Any advice would be appreciated.

4 REPLIES 4

SeanA
Contributor III

What OS is being used in your workflow?
My first initial thought is that, since it is intermittent (50%), the cause is a chaotic element in the environment. I am thinking that FileVault encryption is not even completing for some reason. if it paused, it may have been unable to resume. In Yosemite, there was an issue (fixed in 10.10.3) where it would not resume due to the CoreStorage volume--the volume who's only function is to support FileVault--being unable to resize.
Speaking of CoreStorage, what is the state of the CoreStorage volume on the affected machines?
@rtrouton provides an explanation of the resize issue (if it is relevant in your case) in [https://forums.developer.apple.com/thread/3839](link URL); I also like it because he provides some useful tips when troubleshooting CoreStorage volume issues.
What do your logs (like /var/log/system.log) say? Also, you can create diagnostic logs with sysdiagnose and csdiagnose (both are in man pages).

seb
New Contributor

I meet the same problem with a small deployment (±100 Mac) I do actually.
First it seems to affect mostly MacBook Air… (Mainly but not scientifically verified.)
Sometimes my Macs are declared Filevaulted BUT in the JSS it appears that there are no partitions encrypted … and no valid FV2 keys too !! In the meantime, the FV2 panel display me an “A recovery key has been sent.” Yes, but to whom?

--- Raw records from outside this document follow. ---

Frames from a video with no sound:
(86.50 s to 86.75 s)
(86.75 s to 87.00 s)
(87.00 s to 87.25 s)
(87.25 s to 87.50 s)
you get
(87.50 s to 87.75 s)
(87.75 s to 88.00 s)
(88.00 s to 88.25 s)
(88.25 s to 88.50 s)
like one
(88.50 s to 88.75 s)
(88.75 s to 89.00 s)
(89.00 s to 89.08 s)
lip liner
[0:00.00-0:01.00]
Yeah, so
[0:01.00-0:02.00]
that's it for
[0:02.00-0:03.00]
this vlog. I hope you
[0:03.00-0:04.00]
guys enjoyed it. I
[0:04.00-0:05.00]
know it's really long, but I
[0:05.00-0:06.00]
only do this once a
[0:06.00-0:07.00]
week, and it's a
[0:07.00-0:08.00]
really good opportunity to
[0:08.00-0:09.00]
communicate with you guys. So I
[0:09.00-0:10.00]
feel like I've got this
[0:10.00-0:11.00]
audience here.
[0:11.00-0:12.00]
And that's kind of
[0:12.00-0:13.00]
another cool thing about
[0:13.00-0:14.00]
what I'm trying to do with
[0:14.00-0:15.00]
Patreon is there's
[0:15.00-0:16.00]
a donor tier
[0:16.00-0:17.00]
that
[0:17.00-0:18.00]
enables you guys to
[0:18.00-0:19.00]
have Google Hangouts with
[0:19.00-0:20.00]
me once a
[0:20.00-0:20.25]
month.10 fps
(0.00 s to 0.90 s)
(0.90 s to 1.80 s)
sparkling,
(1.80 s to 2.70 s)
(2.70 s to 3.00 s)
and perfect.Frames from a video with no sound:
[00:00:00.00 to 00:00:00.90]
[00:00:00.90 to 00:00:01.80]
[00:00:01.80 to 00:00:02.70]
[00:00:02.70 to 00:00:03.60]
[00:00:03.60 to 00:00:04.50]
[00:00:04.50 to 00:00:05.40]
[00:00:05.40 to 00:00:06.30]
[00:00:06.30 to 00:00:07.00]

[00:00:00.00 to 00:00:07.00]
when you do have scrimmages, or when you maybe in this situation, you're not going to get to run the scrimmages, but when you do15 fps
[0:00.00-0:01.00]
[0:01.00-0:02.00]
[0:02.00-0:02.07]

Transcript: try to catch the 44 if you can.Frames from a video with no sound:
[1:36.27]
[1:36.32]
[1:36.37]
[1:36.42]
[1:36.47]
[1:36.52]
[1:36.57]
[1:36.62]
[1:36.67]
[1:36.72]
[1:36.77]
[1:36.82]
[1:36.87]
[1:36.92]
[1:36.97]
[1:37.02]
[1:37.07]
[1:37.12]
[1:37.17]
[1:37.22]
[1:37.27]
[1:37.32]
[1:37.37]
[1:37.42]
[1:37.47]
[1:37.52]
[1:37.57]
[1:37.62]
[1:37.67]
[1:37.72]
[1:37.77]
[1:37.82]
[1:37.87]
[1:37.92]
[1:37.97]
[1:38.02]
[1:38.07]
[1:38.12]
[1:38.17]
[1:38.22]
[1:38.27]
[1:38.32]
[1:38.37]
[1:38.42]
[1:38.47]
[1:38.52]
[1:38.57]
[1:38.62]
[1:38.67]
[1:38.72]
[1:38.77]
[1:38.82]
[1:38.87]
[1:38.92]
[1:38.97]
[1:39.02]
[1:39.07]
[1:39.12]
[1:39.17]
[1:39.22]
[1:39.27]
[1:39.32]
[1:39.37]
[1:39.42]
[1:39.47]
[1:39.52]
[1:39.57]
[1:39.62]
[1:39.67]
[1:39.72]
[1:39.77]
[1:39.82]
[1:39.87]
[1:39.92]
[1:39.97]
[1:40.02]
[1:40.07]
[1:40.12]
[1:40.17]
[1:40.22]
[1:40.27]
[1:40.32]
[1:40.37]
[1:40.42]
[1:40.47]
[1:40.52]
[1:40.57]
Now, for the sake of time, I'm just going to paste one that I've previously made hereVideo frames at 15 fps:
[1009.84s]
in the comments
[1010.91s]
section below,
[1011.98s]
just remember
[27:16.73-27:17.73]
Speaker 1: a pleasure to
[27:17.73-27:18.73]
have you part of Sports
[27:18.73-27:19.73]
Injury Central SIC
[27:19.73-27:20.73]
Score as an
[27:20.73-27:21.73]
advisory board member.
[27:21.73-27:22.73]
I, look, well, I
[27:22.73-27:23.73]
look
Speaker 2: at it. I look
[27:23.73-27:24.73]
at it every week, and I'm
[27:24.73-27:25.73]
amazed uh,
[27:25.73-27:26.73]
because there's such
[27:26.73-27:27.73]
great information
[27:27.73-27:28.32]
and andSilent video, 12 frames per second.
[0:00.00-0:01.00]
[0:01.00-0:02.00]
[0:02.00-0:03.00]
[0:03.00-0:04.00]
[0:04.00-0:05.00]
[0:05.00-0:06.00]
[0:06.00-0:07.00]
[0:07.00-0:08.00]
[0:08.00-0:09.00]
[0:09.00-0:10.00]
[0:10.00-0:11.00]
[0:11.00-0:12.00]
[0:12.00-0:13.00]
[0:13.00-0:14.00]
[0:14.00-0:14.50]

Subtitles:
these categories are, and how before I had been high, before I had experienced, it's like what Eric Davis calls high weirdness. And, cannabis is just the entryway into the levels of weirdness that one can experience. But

05dd3d4df9f04bb6abf53c757c5e297f

yukonluke
New Contributor

@SeanA Thank you for replying.
These computers are all brand new, they arrived with 10.11.6.

After the reboot, there is a pop-up indicating that FileVault encryption is paused and will complete when the laptop is connected to power. Do you think this may have something to do with the problem? I may be able to do some testing.

I may be wrong, but I suspect if the FileVault didn't complete, it wouldn't have deferred the key in the first place?

If the key didn't appear at all, I'd honestly be less concerned. I'm more worried that the key appears in the JSS and then disappears again within a couple of minutes.

I haven't done much digging around in the logs (mostly because we're typically dealing with a line-up of clients who are all waiting to collect their new laptops, and the focus is to get the laptops in their hands and move on to the next person in line). However, I have been able to reproduce this problem a few times on our testers, so I'll try to find a bit of time to see what I can dig up in the logs.

Thank you for your suggestions.

@seb This is similar to what we're seeing. Typically, we only get the "No Partitions Encrypted" until the user connects the laptop to power and the encryption completes. Then it changes to "1 of 1 Partitions Encrypted". We also get "Unknown" for the Validation state, and the FileVault 2 status is "not configured".

seb
New Contributor

@yukonluke The problem is now solved for me. You have to complete the process with the power adaptor before the JSS receive the information about FV2 and the valid key… You also need to create this as a policies not directly by yourself on the end user computer.